> What to work on
Please write out the whole listing that follows exactly; the pictures stay out.

++++++++++

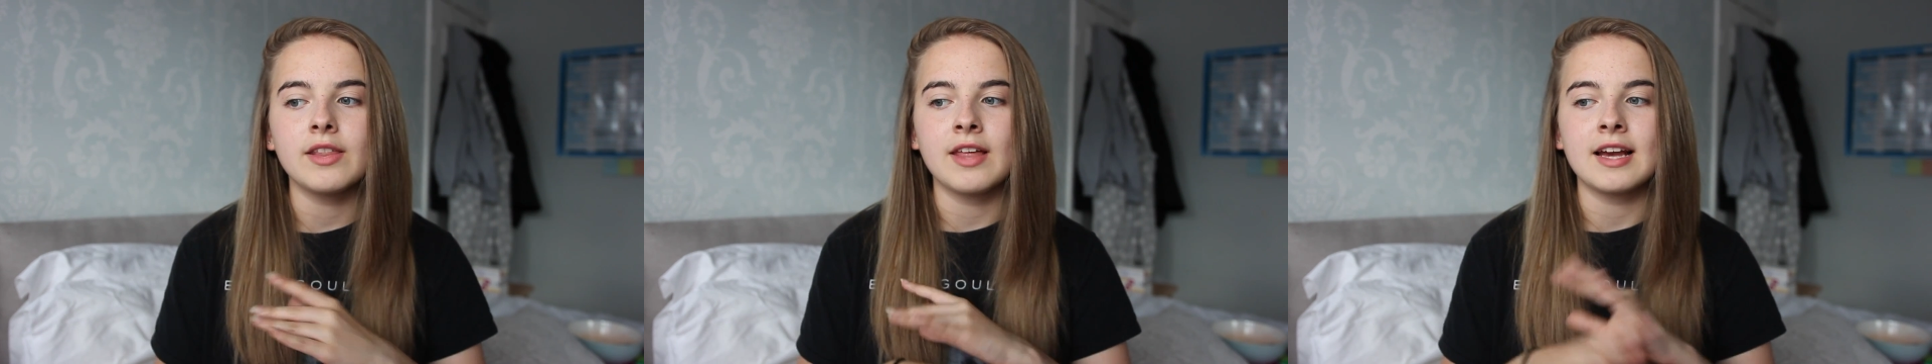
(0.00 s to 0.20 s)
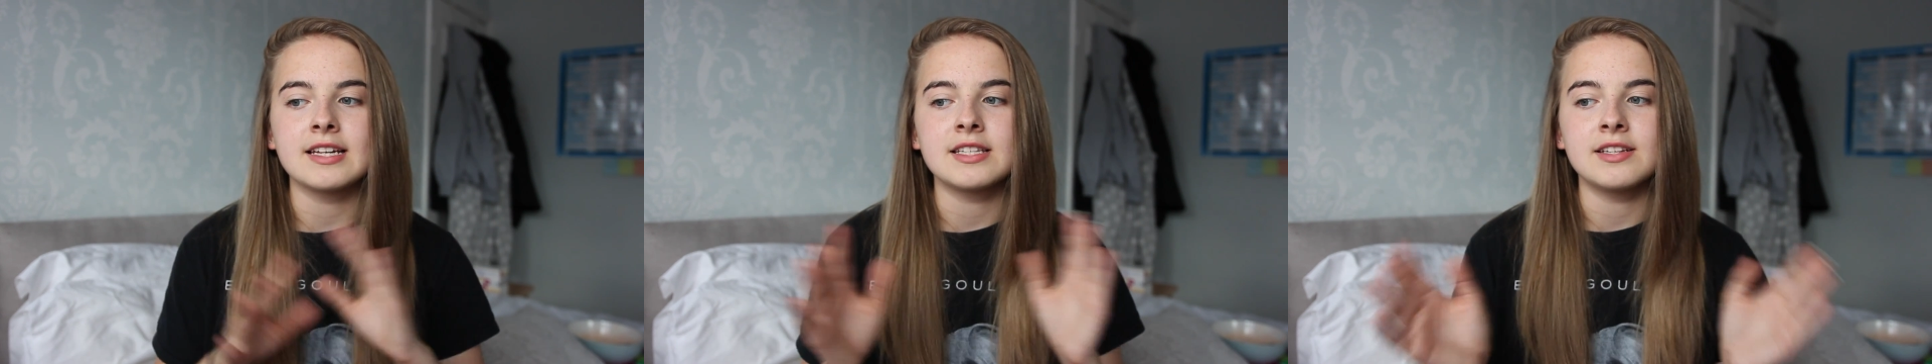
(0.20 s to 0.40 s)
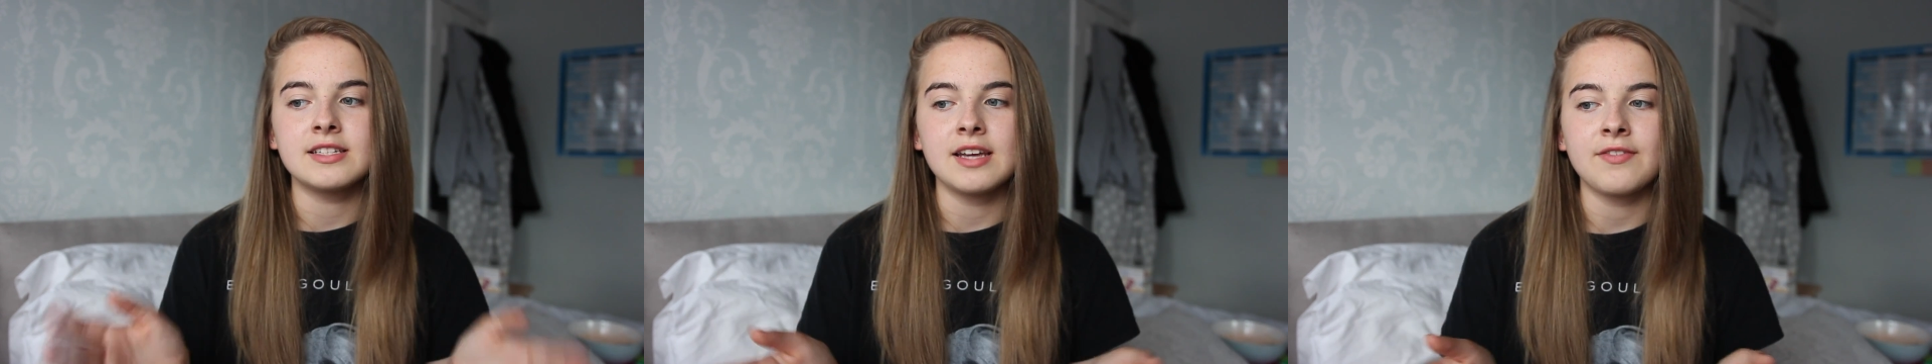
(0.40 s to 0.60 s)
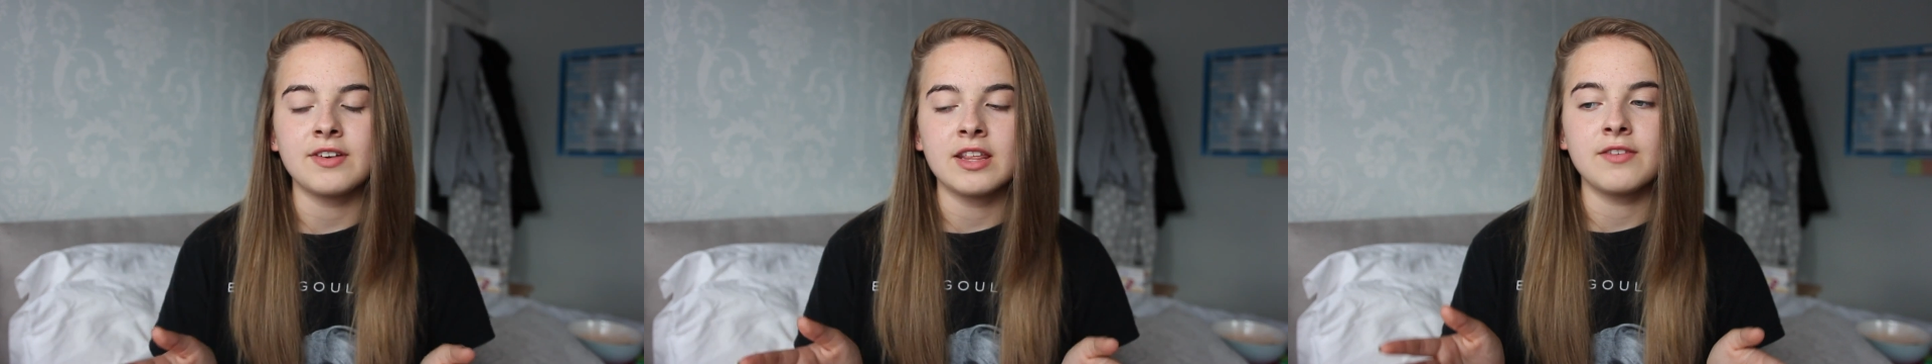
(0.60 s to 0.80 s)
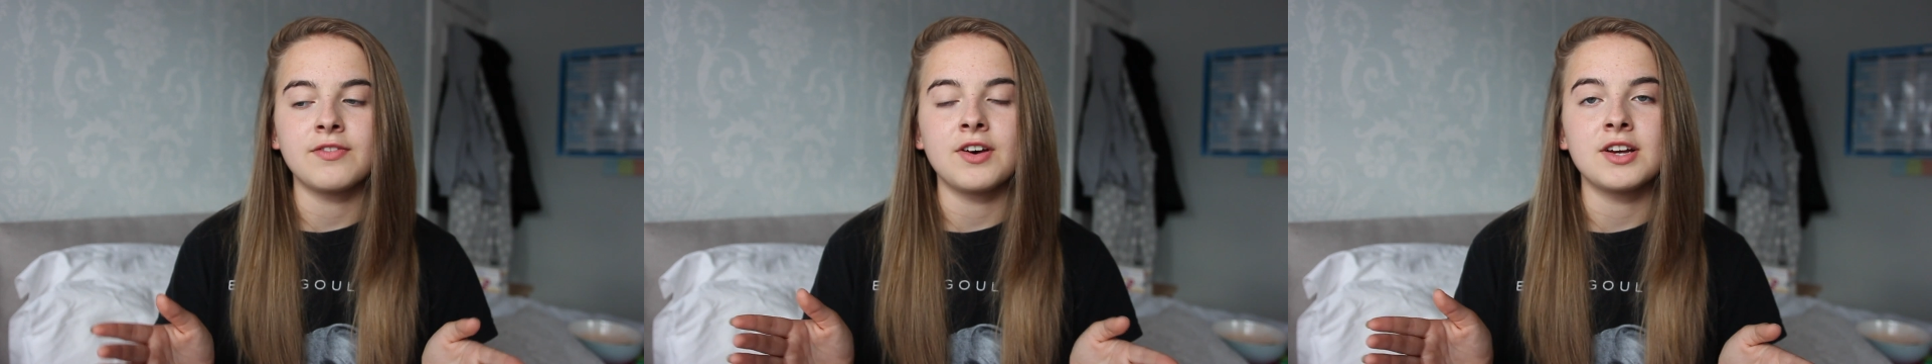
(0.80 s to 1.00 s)
That is
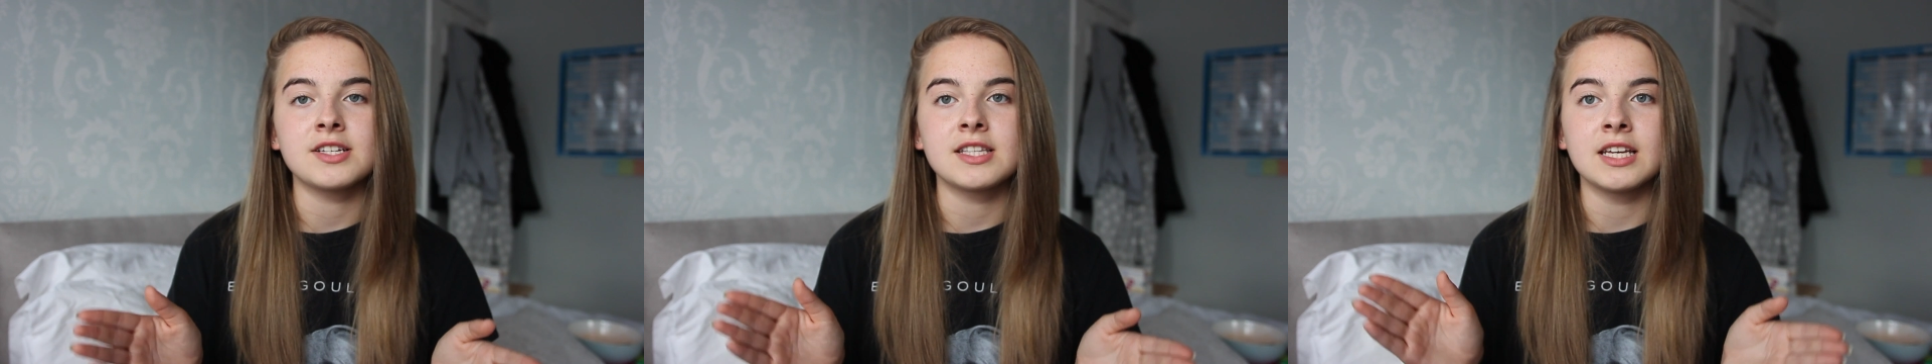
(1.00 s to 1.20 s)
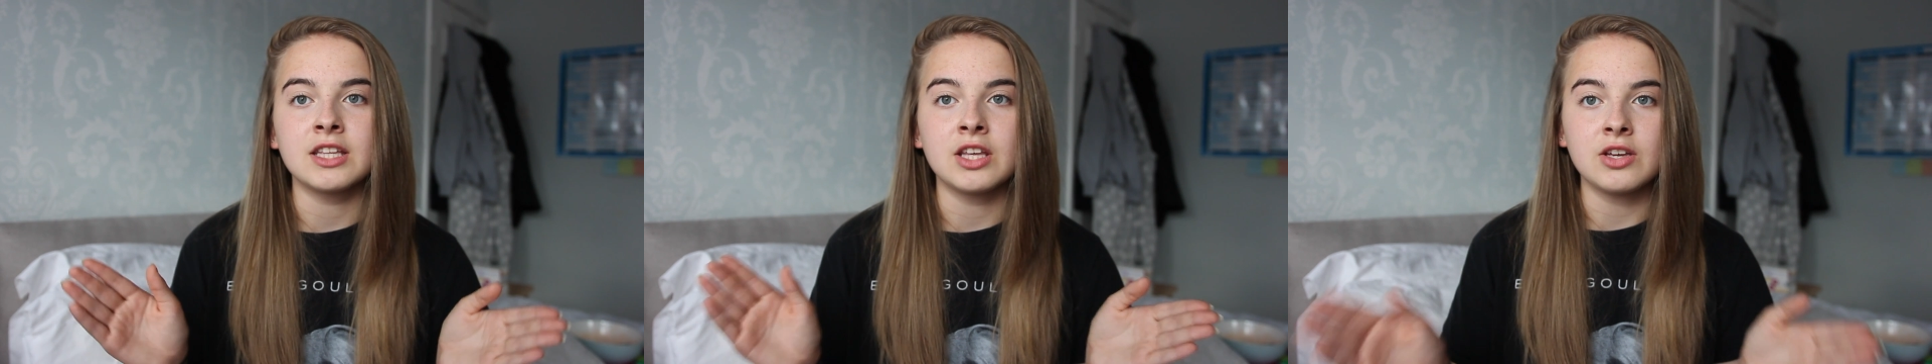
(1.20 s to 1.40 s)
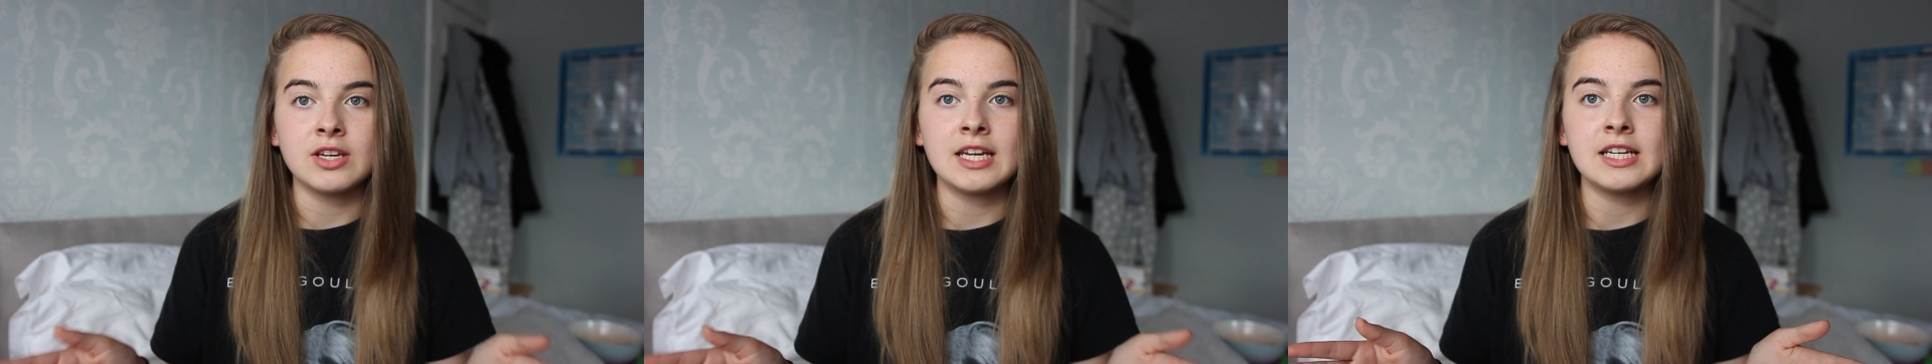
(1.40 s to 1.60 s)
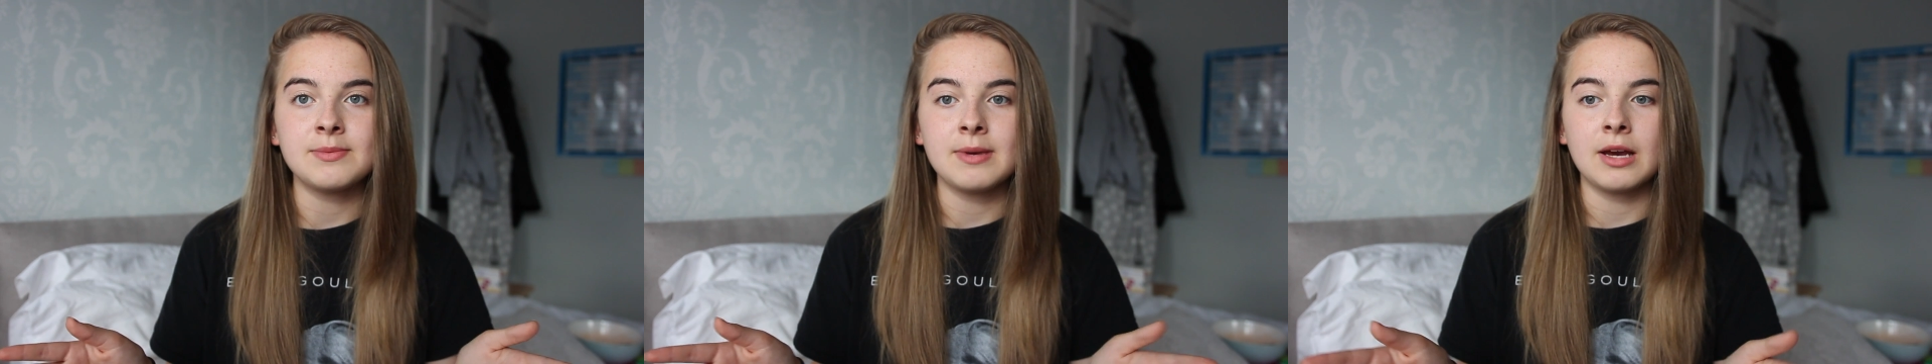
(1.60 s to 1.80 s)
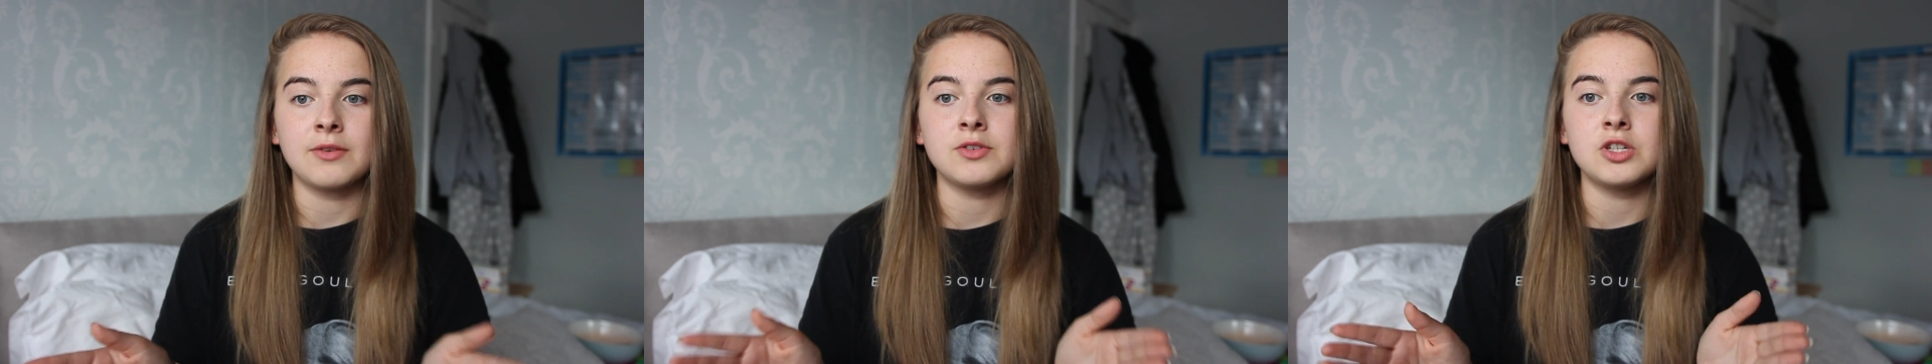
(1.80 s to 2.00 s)
definitely the first thing that you need to
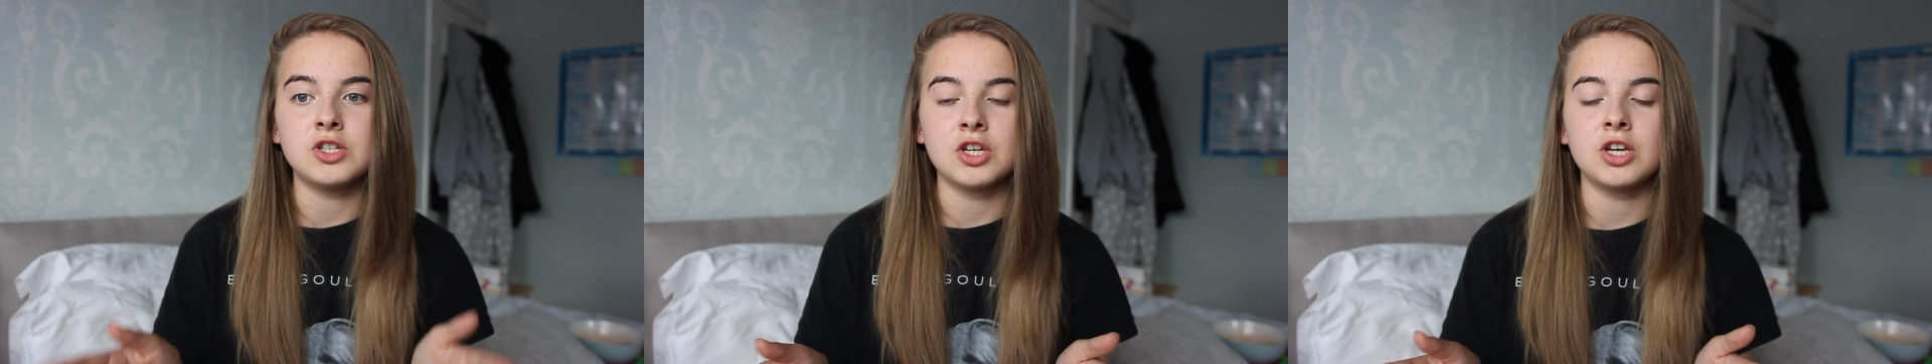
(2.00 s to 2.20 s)
be able to do,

++++++++++

> Task solution
(0.00 s to 0.20 s)
(0.20 s to 0.40 s)
(0.40 s to 0.60 s)
(0.60 s to 0.80 s)
(0.80 s to 1.00 s)
That is
(1.00 s to 1.20 s)
(1.20 s to 1.40 s)
(1.40 s to 1.60 s)
(1.60 s to 1.80 s)
(1.80 s to 2.00 s)
definitely the first thing that you need to
(2.00 s to 2.20 s)
be able to do,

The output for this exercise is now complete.